2009-10-07 Thread Curious
On Oct 7, 4:07 pm, Roger Binns rog...@rogerbinns.com wrote:
 Curious wrote:
  Ubuntu comes pre-installed with Python2.6 but this python installation
  is a 32 bit installation.

 For 64 bit Ubuntu you are mistaken:

 $ file /usr/bin/python2.6
 /usr/bin/python2.6: ELF 64-bit LSB executable, x86-64, version 1 (SYSV),
 dynamically linked (uses shared libs), for GNU/Linux 2.6.15, stripped

  I do the following to know if the current python installation is 32-
  bit or 64-bit:

 This is what I do:

  import ctypes
  ctypes.sizeof(ctypes.c_void_p)

 8

 Roger

Thanks very much for you response, Roger!

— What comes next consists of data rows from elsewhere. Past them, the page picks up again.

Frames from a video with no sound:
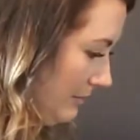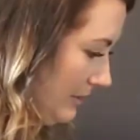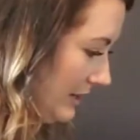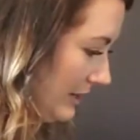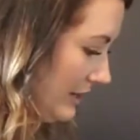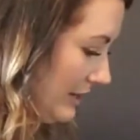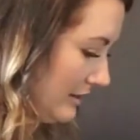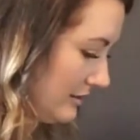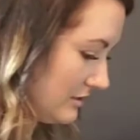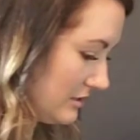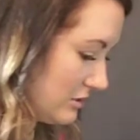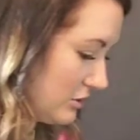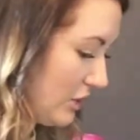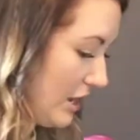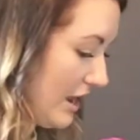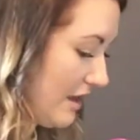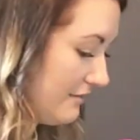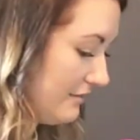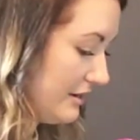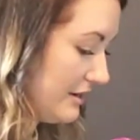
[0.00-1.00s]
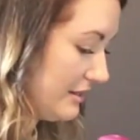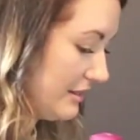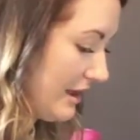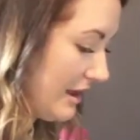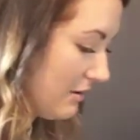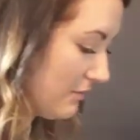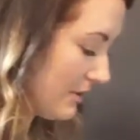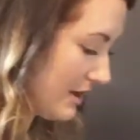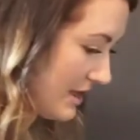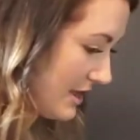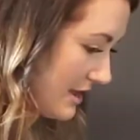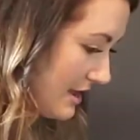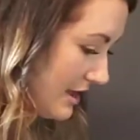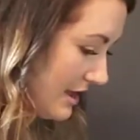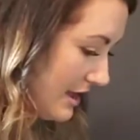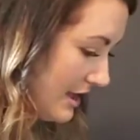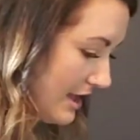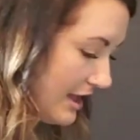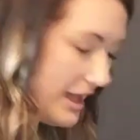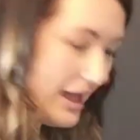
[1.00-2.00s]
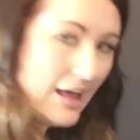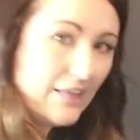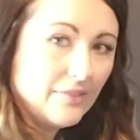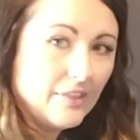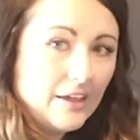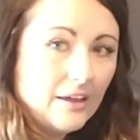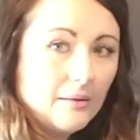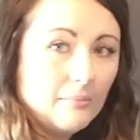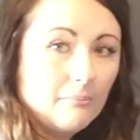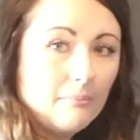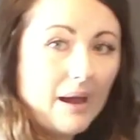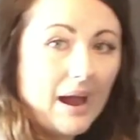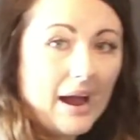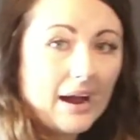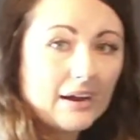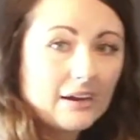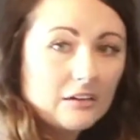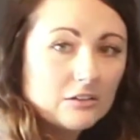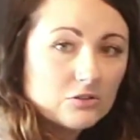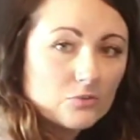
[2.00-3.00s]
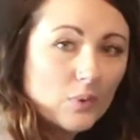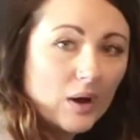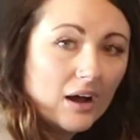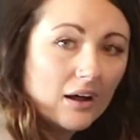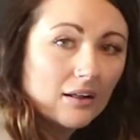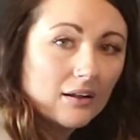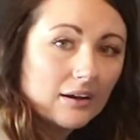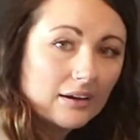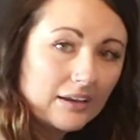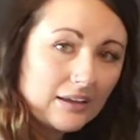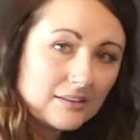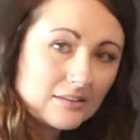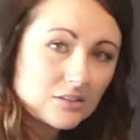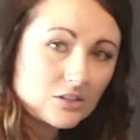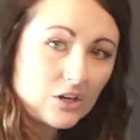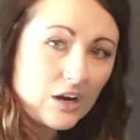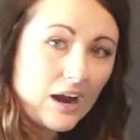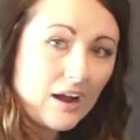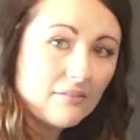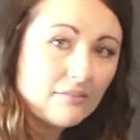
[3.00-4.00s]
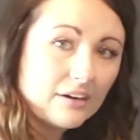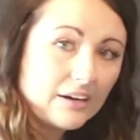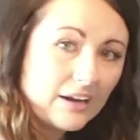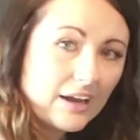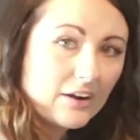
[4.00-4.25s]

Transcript: against gravity that way, and then back as well against gravity.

I am sorry but I am not able to follow what you are saying. I am quite
new to linux installation world and it's possible that I am missing
pretty straightforward info.

Did you mean to say that Ubuntu does come pre-installed with 64-bit
Python? When I used the same command as you did, I see a 32-bit
version there. I am not sure how to get to 64-bit.

$ file /usr/bin/python2.6
/usr/bin/python2.6: ELF 32-bit LSB executable, Intel 80386, version 1
(SYSV), dynamically linked (uses shared libs), for GNU/Linux 2.6.15,
stripped

Python 2.6.2 (release26-maint, Apr 19 2009, 01:56:41)
[GCC 4.3.3] on linux2
Type help, copyright, credits or license for more information.
 import ctypes
 ctypes.sizeof(ctypes.c_void_p)
4



I also tried building Python on this machine by setting following
configuration option:
/configure --enable-universalsdk --with-universal-archs=64-bit

But no luck. I am definitely missing something here. Could you please
explain how did you get a 64-bit version there? I am using ubuntu
9.0.4.

Thanks!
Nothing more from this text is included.